Ему вдруг вспомнилась Юля, нынешняя Гурина жена, — отвратительно самодовольная девка, неглупая, но не особо маскирующая уверенность в безнадежной интеллектуальной неполноценности абсолютно любого собеседника. Если Леня еще удостаивался временами ледяного молчаливого «ну, погоди!», то при общении с посторонними с лица ее не сходила эдакая улыбочка Моны Лизы, гримаска благосклонного любопытства: давай, дескать, посмотрим, дурашка, что еще ты тут отколешь… Кирилл и сквозь выпитое понимал, что в отношении Жени он, скорее всего, несправедлив, что ее высокомерие им почти наверняка выдумано, — но не мог заглушить сигналы отросшего у него в последние годы органа чувств, реагирующего на
Он ненавидел это слово с тех пор, как из него вытрясли последний смысл и прилепили ярлычком «VIP» на раздутых понтами жлобов, но про себя именовал так, за неимением лучшего определения, вовсе не их (с ними Кирилл, слава богу, не соприкасался никак), а самых разных людей, объединенных для него ощущением, что людям этим в жизни удобно. Таких он помимо собственного желания отлично насобачился распознавать вокруг: в рублевских оппозиционершах, в софт-панк певицах, выступающих на закрытых вечеринках, в трезвых умниках, работающих на Славика Урюпина… Тут была не неприязнь — а, скорее, чувство своей собственной неуместности. То ли в компании тех, кто лучше, свободней, успешней взаимодействует с реальностью… то ли в самой этой реальности, с некоторых пор кажущейся Кириллу резинкой, с какой прыгают с моста — разве что упруго дергающей его снова и снова, с глумливой неотвратимостью не вверх, а вниз, в осточертевший статус-кво бедности и невостребованности («статус-чмо», по Юркиному выражению). Кирилл всегда терпеть не мог типаж «подпольного человека» и, начиная замечать его черты за собой, раздражался еще больше.

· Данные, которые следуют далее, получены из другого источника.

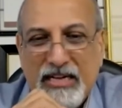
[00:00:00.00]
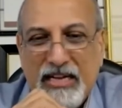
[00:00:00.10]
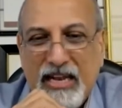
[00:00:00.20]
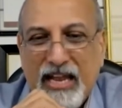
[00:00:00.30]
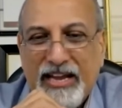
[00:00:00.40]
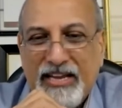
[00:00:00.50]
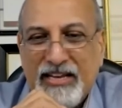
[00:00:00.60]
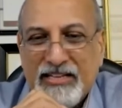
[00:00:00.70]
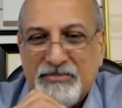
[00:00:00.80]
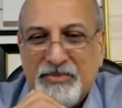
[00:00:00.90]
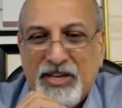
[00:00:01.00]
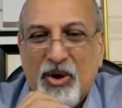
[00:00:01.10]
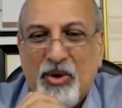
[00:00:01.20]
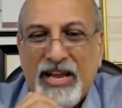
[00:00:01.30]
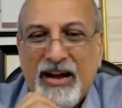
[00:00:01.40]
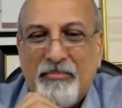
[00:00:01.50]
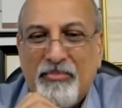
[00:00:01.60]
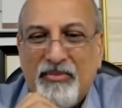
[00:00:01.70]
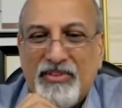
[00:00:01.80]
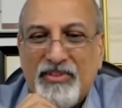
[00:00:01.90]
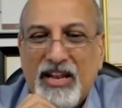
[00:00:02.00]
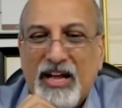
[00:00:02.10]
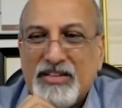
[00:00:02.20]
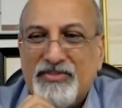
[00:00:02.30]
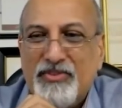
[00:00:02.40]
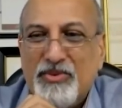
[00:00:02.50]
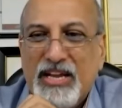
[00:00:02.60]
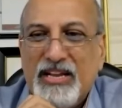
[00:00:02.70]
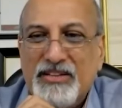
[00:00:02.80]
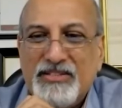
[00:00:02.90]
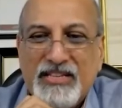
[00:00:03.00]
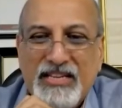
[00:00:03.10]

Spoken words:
line has been going up over the last few days,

Он волей-неволей видел себя Жениными глазами: с красной от алкоголя рожей, с наполненным втихаря стаканом, с ободранными носом и щекой, с пластырем на скуле — и словно чтоб подтвердить эту их ментальную связь, она невозмутимо поинтересовалась, нарушая, наконец, молчание:
— Кто это тебя так?
— Жизнь, — угрюмо ответил Кирилл и отвел взгляд.